● **EXTRACTED ENTRIES**:
____________
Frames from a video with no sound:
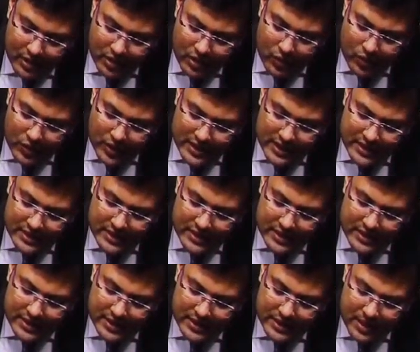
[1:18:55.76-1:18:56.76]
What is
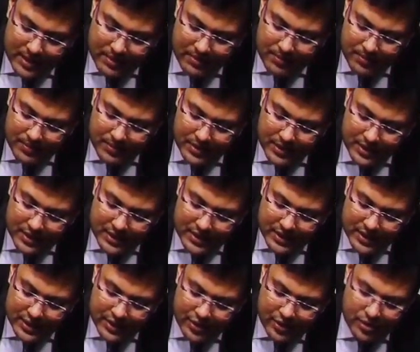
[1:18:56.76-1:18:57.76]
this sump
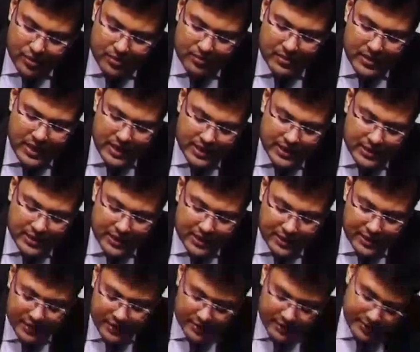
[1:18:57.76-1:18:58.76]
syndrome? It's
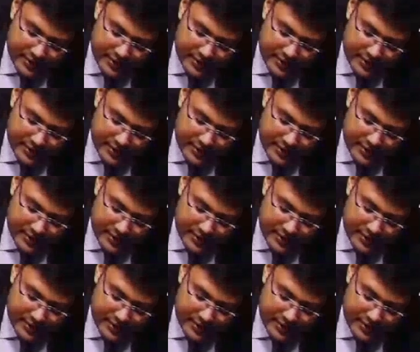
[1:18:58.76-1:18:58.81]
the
____________
● **TASK DIRECTIONS**:
An exact copy of the entries, minus the pictures, is what's needed here.

● **RESULT**:
Frames from a video with no sound:
[1:18:55.76-1:18:56.76]
What is
[1:18:56.76-1:18:57.76]
this sump
[1:18:57.76-1:18:58.76]
syndrome? It's
[1:18:58.76-1:18:58.81]
the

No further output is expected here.